[Stored data entries]

■ ■ ■ ■ ■

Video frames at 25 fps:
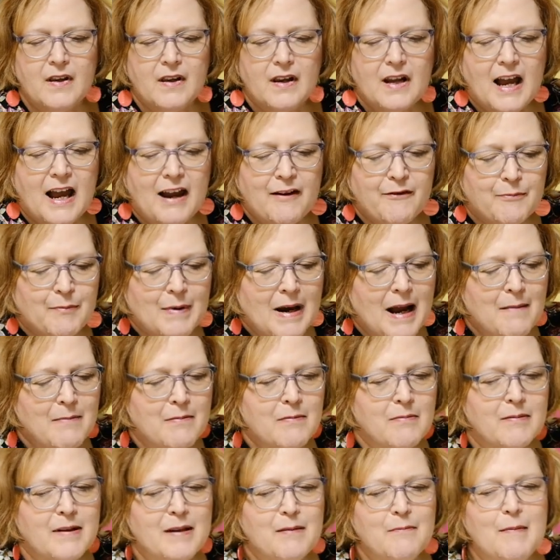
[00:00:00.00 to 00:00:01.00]
I've
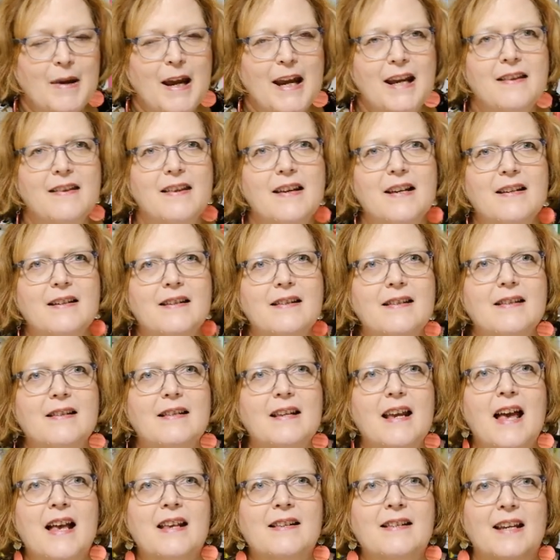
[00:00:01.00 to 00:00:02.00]
probably made this
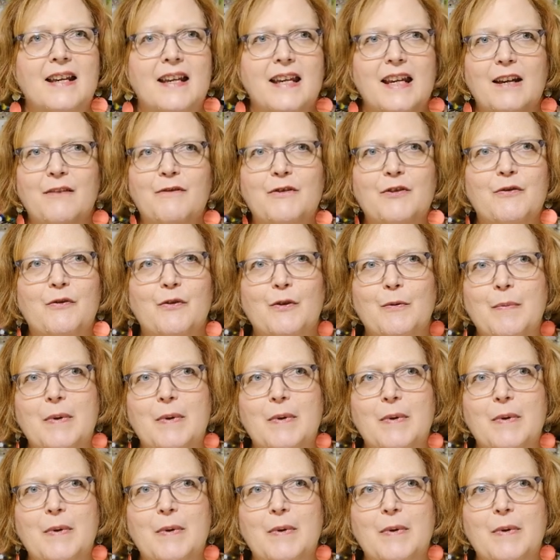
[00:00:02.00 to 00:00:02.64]
as a gift for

■ ■ ■ ■ ■

§ **ACTIVITY**
Print, exactly and only, the lines running from the line with "[00:00:00.00 to 00:00:01.00]" through the last line of the data, including both. Skip any picture.

§ **RESPONSE TO THIS EXERCISE**
[00:00:00.00 to 00:00:01.00]
I've
[00:00:01.00 to 00:00:02.00]
probably made this
[00:00:02.00 to 00:00:02.64]
as a gift for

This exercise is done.